Cindy rode her bike home. It didn't look like her home anymore. The outside had been painted white and reared stark and clean among the nakedness of the front yard. After she fed the animals and cleaned out cages and pens, it was time to leave for the Barrys' flat.

Mrs. Barry had cooked roast beef and dumplings with baby carrots and beans, followed by cheesecake. Even Cindy in her most sullen and critical mood had to admit that Mrs. Barry was a marvelous cook, and her father was enjoying every mouthful.

The professor had a second helping of cheesecake with his coffee. He and Mrs. Barry then retired to the lounge room to listen to Elizabethan ballads.

Cindy washed dishes in an efficient, bored silence. Constance was in an almost friendly mood. Prunella burst out with the reason for the friendly atmosphere.
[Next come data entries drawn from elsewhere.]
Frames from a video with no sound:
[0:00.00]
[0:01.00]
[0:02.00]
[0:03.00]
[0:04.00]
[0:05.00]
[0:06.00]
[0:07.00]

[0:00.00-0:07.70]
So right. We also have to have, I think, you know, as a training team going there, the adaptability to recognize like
“Your pool is getting refilled, and Mother said we could have a pool party if the professor doesn't mind.”

“He doesn't like noise or racket.”

“He wouldn't mind if you invited your friends as well,” Constance suggested.

“I don't have any friends interested in pool parties.”
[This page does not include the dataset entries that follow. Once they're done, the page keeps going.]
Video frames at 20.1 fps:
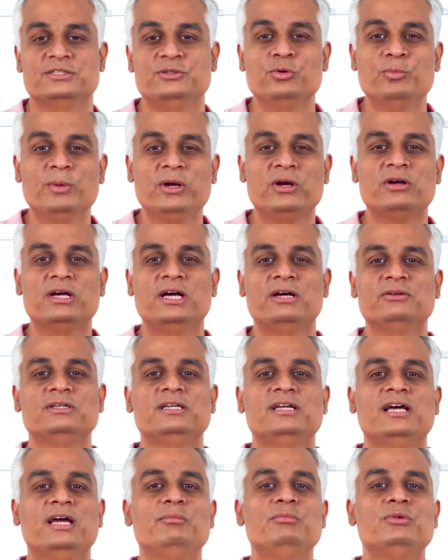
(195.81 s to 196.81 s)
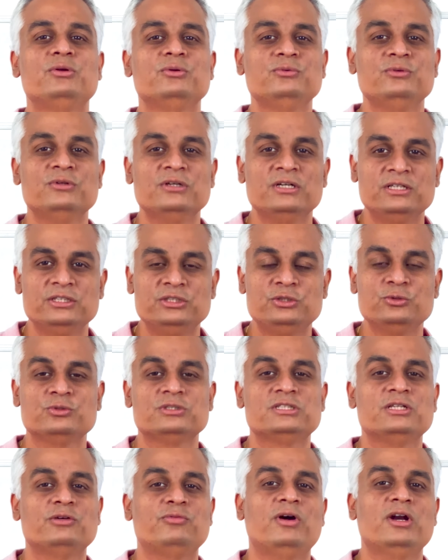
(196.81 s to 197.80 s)
You may not have the time to choose
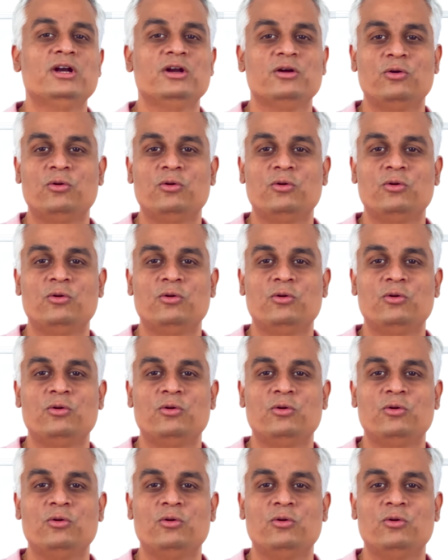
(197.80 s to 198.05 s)
the fund,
“You do so.” Prunella itemized them on her fingers. “There's Jennifer Morgan, Gretta Carson, Thumb, Jim Plumstead, and Thumb's little sister, Carrots.”

“Her name is Bettina,” Cindy corrected.

It was true that Thumb's little sister had flaming red hair and freckles, but only her friends were allowed to call her Carrots.

Cindy thought about the idea of a pool party as she wiped down the sink. It was another way to throw her father and Jennifer together. Her father liked swimming.

“We could have it on Sunday. Do we invite people to eat as well as swim?”

“Ask the professor,” Constance urged. “Perhaps we could have a barbecue with fresh bread and salads and make plenty of lemon cordial.”

Her father looked pleased when Cindy asked about having the guests for a barbecue. “A very good idea. I'll get out the barbecue,” he promised.

Prunella and Constance invited Cindy upstairs to their untidy bedroom to plan everything.

“Who are you inviting?” Cindy cleared a space on the floor to sit and waited with pen poised over paper.

“There's Frazzle,” Constance said. “I know you don't like her, but she is my particular friend.”

“I don't mind her.”

After the incident in the park, Frazzle had approached Cindy at school the next day and apologized.

“I didn't realize your cat was upset until he bit me, and Jim Plumstead said it was childish to tease cats.”

“And there's Jim Plumstead's two mates, Jeremy and Rork,” Prunella said eagerly. “Absolute spunks.”

It was a very short guest list. Cindy chewed her pen. It was hardly worth the trouble of the Barry girls to be nice to her. Then again, Constance and Prunella weren't into girlfriends, so perhaps it was just a complicated way of spending the day with Jim and his two friends.

They worked out the quantities of bread and salad and decided to use plastic cups and paper plates. Cindy assured the others it wasn't going to be any trouble to order the meat.

The conversation petered out. Constance hunted through a well-thumbed pile of recipes, and Prunella picked up a paperback to read from the pile in their shoe cupboard.

“What are you reading?”

“Deathless Love,” Prunella sighed.

“Trash.”

“It is not,” Prunella said earnestly. “Every bit of it is absolutely true. It's about this guy secretly in love who sends one red rose every anniversary of their meeting. It's terribly romantic.”

Cindy leaned over her shoulder to read the open page. “It's terribly mushy.”

“But people behave like that when they are secretly in love.”

“They do?”

“You're just too young to understand,” Constance interrupted in a pitying manner.

Cindy was not convinced. She couldn't see anyone wasting good money to send Mrs. Barry red roses. It was just too ridiculous.

Suddenly, a dazzlingly brilliant idea flashed into her mind. For a few seconds, she was open-mouthed at the magnificent simplicity of it.

“You ready to leave, Cindy?” the professor called.

“Coming, Dad.”

“Thanks for everything. See you both Sunday morning.” Cindy gave Prunella and Constance a flashing happy smile.

Constance looked suspicious, and Prunella pleased. Cindy almost felt grateful. Without knowing it, the Barry girls had shown her the way to help along the romance between her father and Jennifer.